He’s a local legend turned international celebrity, a small-town boy but a big-time writer, actor, and producer. His co-workers still call him “the tall ugly guy with the red shoes.” He could be anywhere in the world making a living with a quick wit and a gentle baritone voice, but his roots were too deep in Saint Paul, Minnesota.
When I told friends I was going to see the live broadcast of Garrison Keillor’s A Prairie Home Companion last weekend at the Fitzgerald Theater, I was shocked by how many people weren’t as excited about this as I was. “What’s a Prairie Home Companion?” they responded when I exclaimed where I was going.
Others, on the other hand, were over the moon.
“I’ve been listening to A Prairie Home Companion since I was five,” freshman Karintha Lowe ‘16 said. “My family always went on long road trips and we’d listen to it. Every Sunday morning, too.”
The radio show has been on the air for almost 40 years, with a short two-year hiatus in 1987 and then for a brief stint as American Radio Company of the Air (from ‘89 to ‘92; then it became APHC again). The APHC website quotes Keillor as saying, “When the show started, it was something funny to do with my friends, and then it became an achievement that I hoped would be successful, and now it’s a good way of life.”
The show is broadcast around the world on over 600 public radio stations with 4 million listeners.
But global acclaim aside; there’s another reason that I was so surprised that many Macalester students had never even heard Garrison Keillor’s name. It was in our very own Janet Wallace Auditorium, on July 6th, 1974, that this history-making radio show broadcast for the first time. You only had to pay a buck, or fifty cents if you were a kid, to see the show.
Now, ticket prices are steeper. The show’s home base is the Fitzgerald Theater, a newly renovated, intimate space with plush red seats and APHC t-shirts for sale. But it retained all of the charm and home-spun brilliance as I imagine it had in its early days.
Versatile vocal actors play a variety of characters each show. The night of the 16th, Ronald Reagan, George W. Bush, and Hilary Clinton talked about President’s Day; Minnesotan ice fishers shot the crap and chatted up a beautiful mermaid; Keillor’s classic character Guy Noir, a suave private eye, sat down with the granddaughter of F. Scott Fitzgerald. There was music, too – a soprano sang love songs with Keillor, and a tuba quintet backed up the original APHC band. The show highlighted Run Boy Run, an up-and-coming Arizona-based folk quintet, as their band or artist of the week.
I won’t forget watching A Prairie Home Companion come to life onstage for a long time. The familiar voice of Keillor, now a tall 70-year-old in beat-up red sneakers, was just as fresh, just as funny, just as heartwarming as I’d anticipated. The magic of the show was somehow only enhanced by the silent interruption of directors pacing on and off stage, gesturing to Keillor or the band to wrap it up, or keep going for another five minutes or so. Rather than distracting from the music and voices of the show, the presence of the crew onstage with the performers made it clear that the entire cast and crew – the band, the actors, the directors and sound guys, the singers, Keillor himself – has been doing this for years. They read lines as Barack Obama, sang arias, and played bluegrass tunes as easily as they smiled and joked with each other during breaks in the program.

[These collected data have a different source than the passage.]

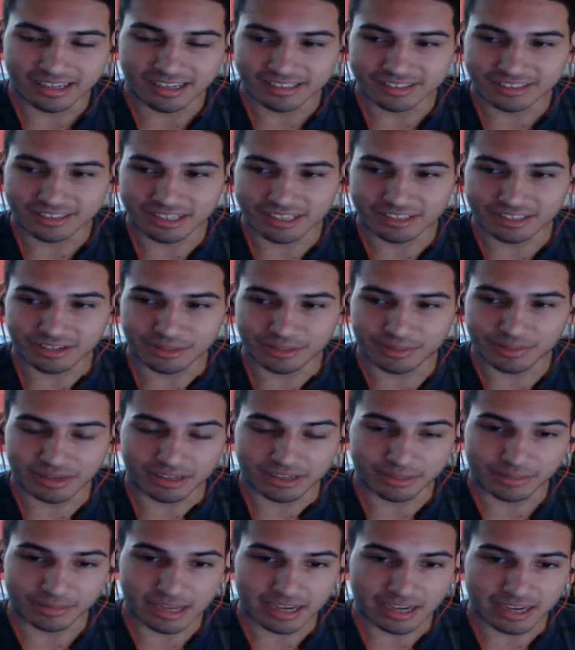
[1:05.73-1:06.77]
So I started
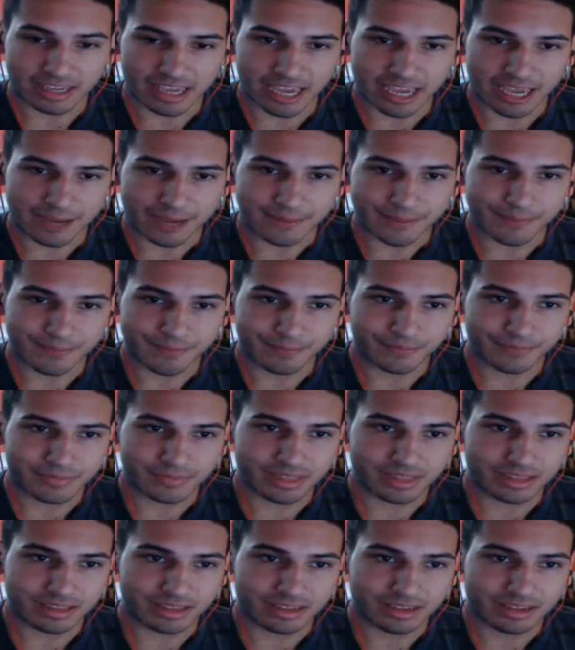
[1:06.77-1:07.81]
picking up that game.
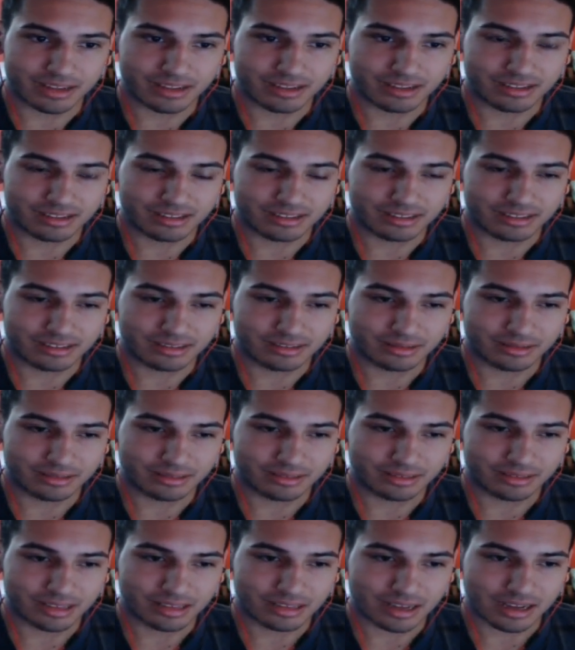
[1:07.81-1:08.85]

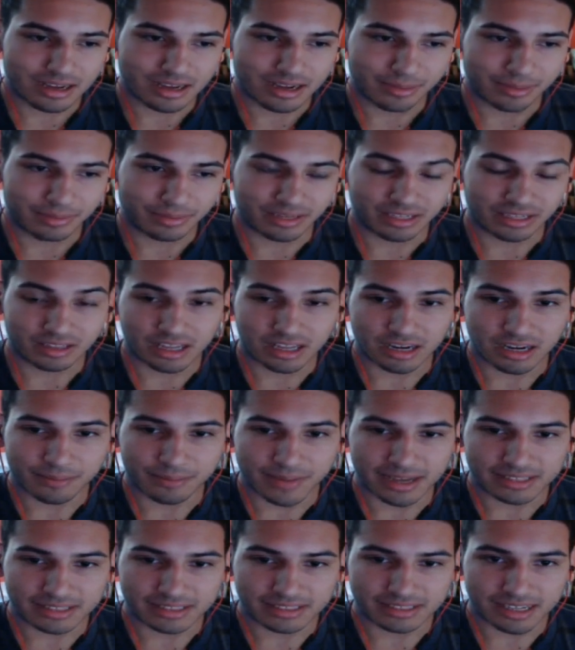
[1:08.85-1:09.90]
I played a lot of
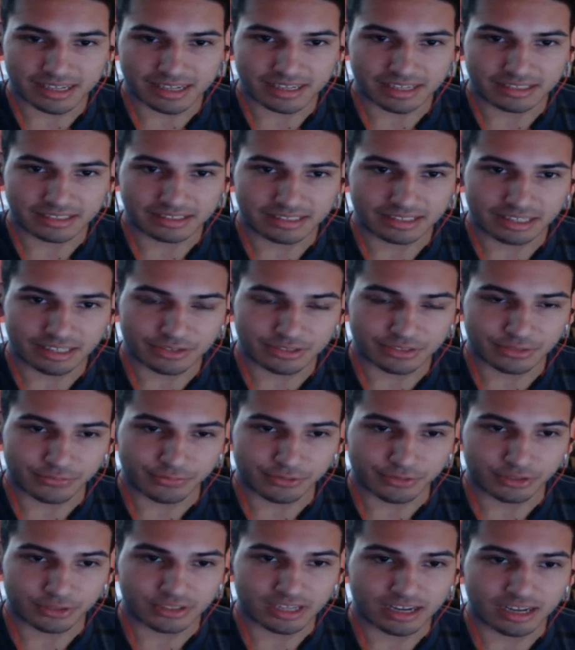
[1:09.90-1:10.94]
Bastet. That was the
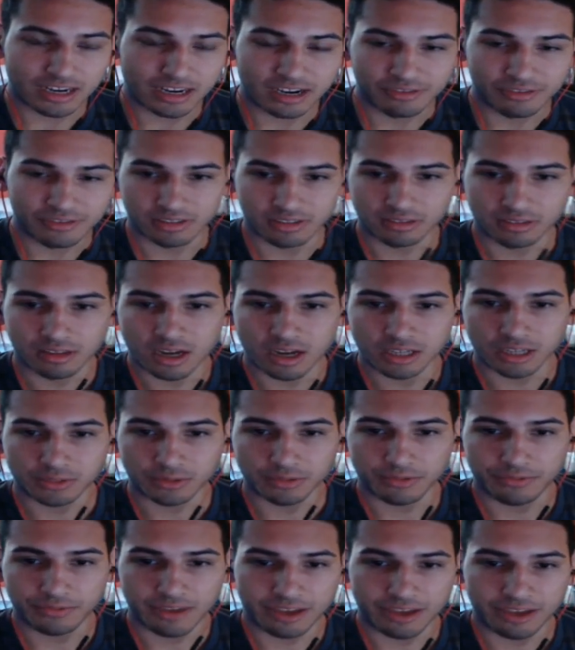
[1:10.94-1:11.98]
first god I ever unlocked
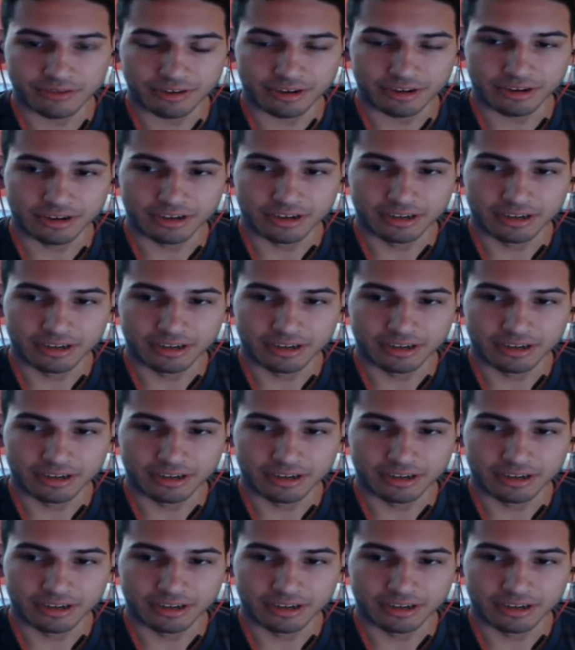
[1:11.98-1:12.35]
with Favor.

“That’s the show, thanks for coming everybody!” Keillor sang out to a smiling audience at six o’clock on the dot. He seemed as relaxed and humble as he did when he spoke to his audience of a dozen 39 years ago, trying out the show with his friends in the J-Wall auditorium. He hasn’t changed a bit, it seems – it’s just that a few extra million people listen to his show
If you’re one of the folks who haven’t yet heard the show, give it a listen. It’s a Minnesota original and it’s bound to lift your spirits on a Sunday morning. Maybe you’ve got a lot of work to do, maybe you’re head’s still twinging a bit from last night and you just need some coffee, but A Prairie Home Companion still proves the ultimate tonic for the hum-drum pressures of everyday life. Its powers to make you laugh and soothe your soul are as strong as ever.